What AI Will—and Will Not—Do
AI is already embedded in defence. It has been used in military applications for decades and will grow more central. Future fighter jets, submarines, and combat vehicles are being tested to operate alongside swarms of unmanned systems. AI will manage these swarms while pilots focus on mission execution.
Defence AI will require not only centralised data centres but ruggedised embedded systems capable of functioning in hostile environments—on land, at sea, in air, and in space.
Quantum computing may further amplify AI’s ability to process massive datasets for actionable intelligence in split seconds.
But AI will not replace human responsibility. Autonomous systems will be designed to allow commanders to exercise appropriate judgement. Ultimately, a person—not a machine—decides the final action.
The Strategic Choice Ahead
Artificial Intelligence is reshaping the character of conflict. The decisive advantage will belong to those who can think faster—and think better—than their adversaries.
India has laid the foundations: operational deployments, institutional structures, indigenous innovation, and a national AI mission aligned with economic growth. Yet compared to global AI powers, investment and doctrinal clarity must deepen.

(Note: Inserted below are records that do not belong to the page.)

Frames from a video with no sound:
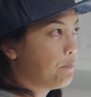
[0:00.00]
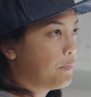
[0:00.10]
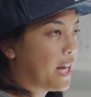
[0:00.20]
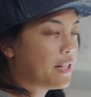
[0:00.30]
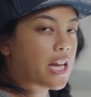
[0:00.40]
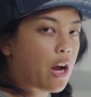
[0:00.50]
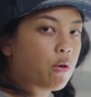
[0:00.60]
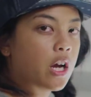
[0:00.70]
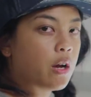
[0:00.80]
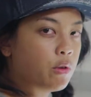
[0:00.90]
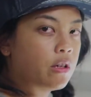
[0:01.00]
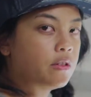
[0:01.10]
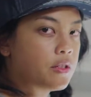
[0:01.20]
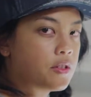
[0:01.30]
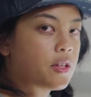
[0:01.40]
that's how I will
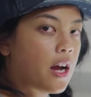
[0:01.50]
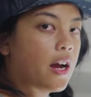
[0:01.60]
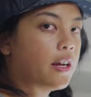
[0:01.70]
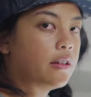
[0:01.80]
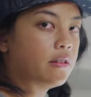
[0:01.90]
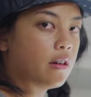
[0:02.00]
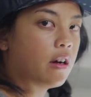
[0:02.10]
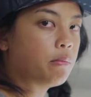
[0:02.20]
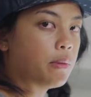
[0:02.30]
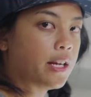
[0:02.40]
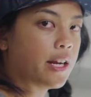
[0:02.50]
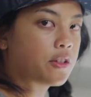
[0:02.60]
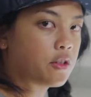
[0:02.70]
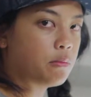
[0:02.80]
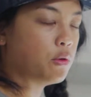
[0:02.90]
decide on my
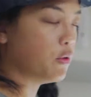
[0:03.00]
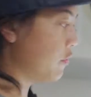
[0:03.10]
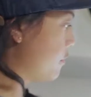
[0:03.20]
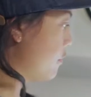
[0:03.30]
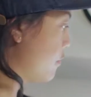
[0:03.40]
next move.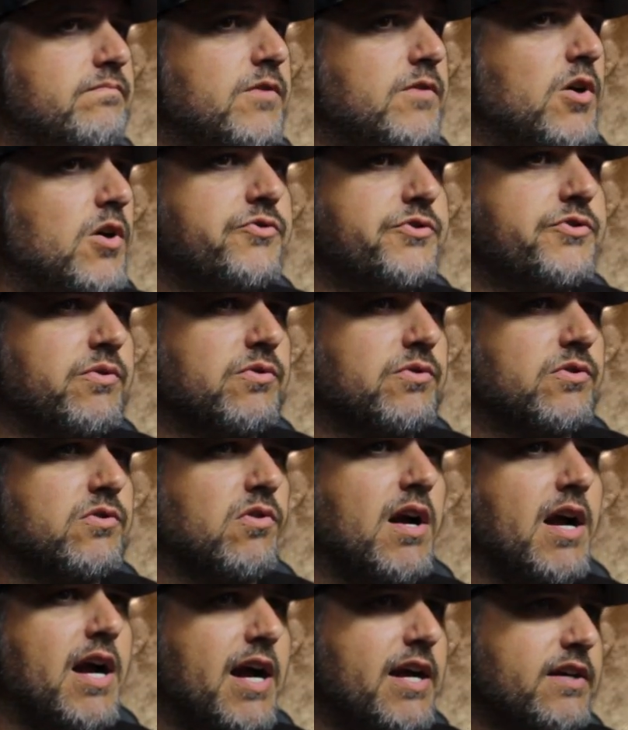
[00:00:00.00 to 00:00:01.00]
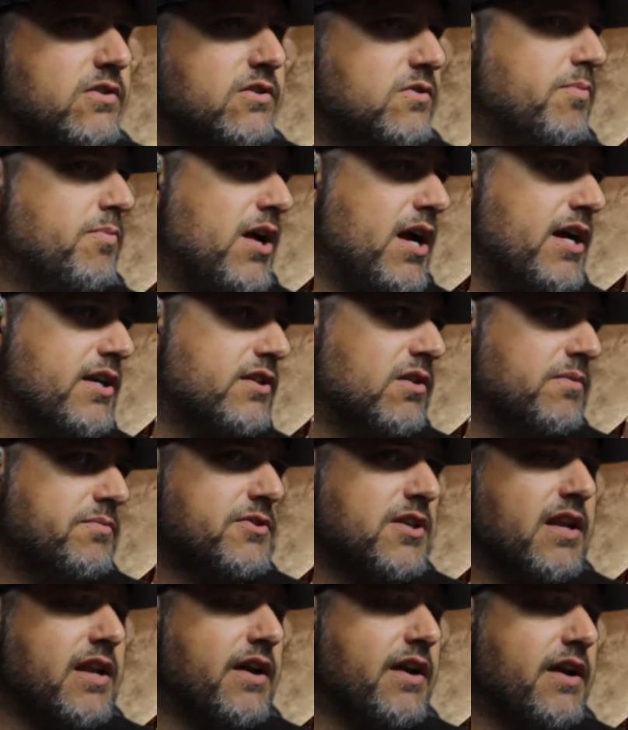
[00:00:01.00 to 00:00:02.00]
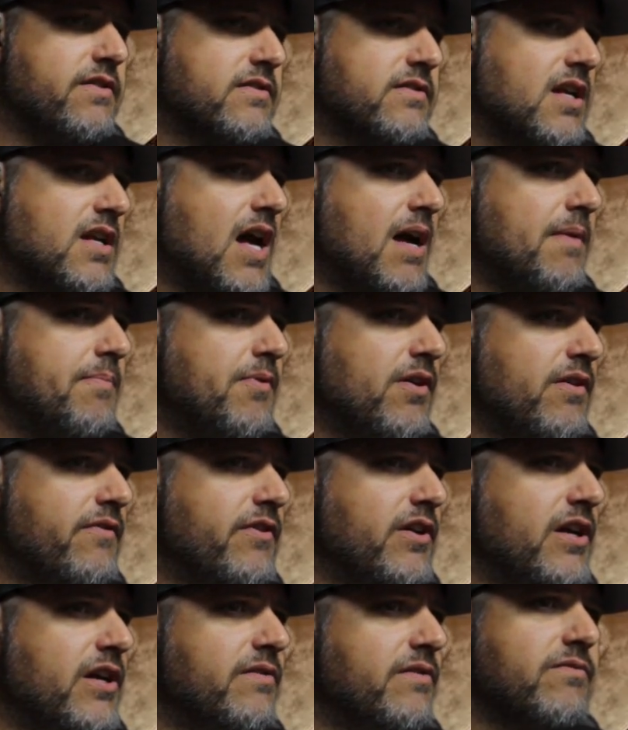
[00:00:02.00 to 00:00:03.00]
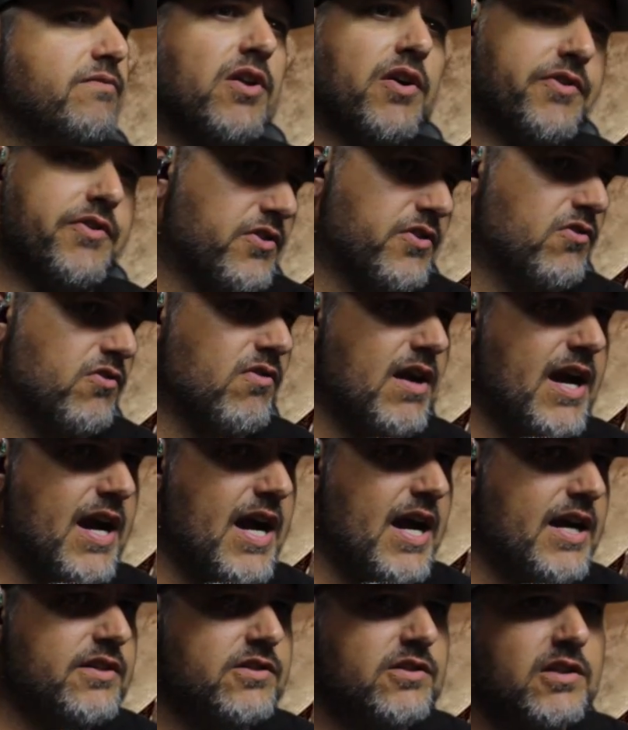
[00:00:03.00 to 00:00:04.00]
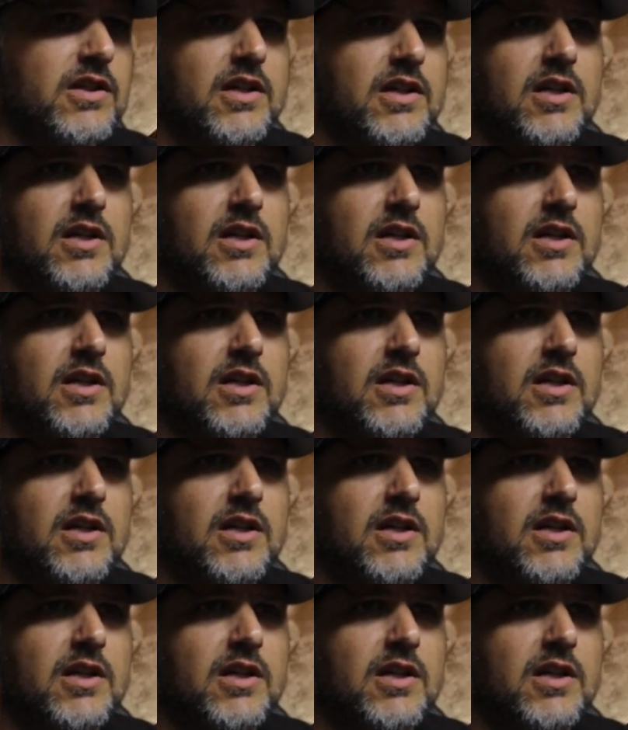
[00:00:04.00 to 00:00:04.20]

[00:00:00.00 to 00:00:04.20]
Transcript: Ozone Crash, splash upside down on top of it. Another Crash.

If India gets this right, AI will strengthen deterrence, preserve stability, and save lives. If it gets it wrong, the cost will be measured in strategic vulnerability.
In the age of intelligent warfare, data is the new gunpowder. Speed, range, and precision define combat power. Nations that fail to adopt AI will become technologically inferior.
India must ensure its machines serve strategy, its algorithms reflect its values, and its soldiers remain guided by human judgement.
The future battlefield will reward those who can think faster. India’s task is to ensure it can think faster—without ever surrendering the wisdom to think better.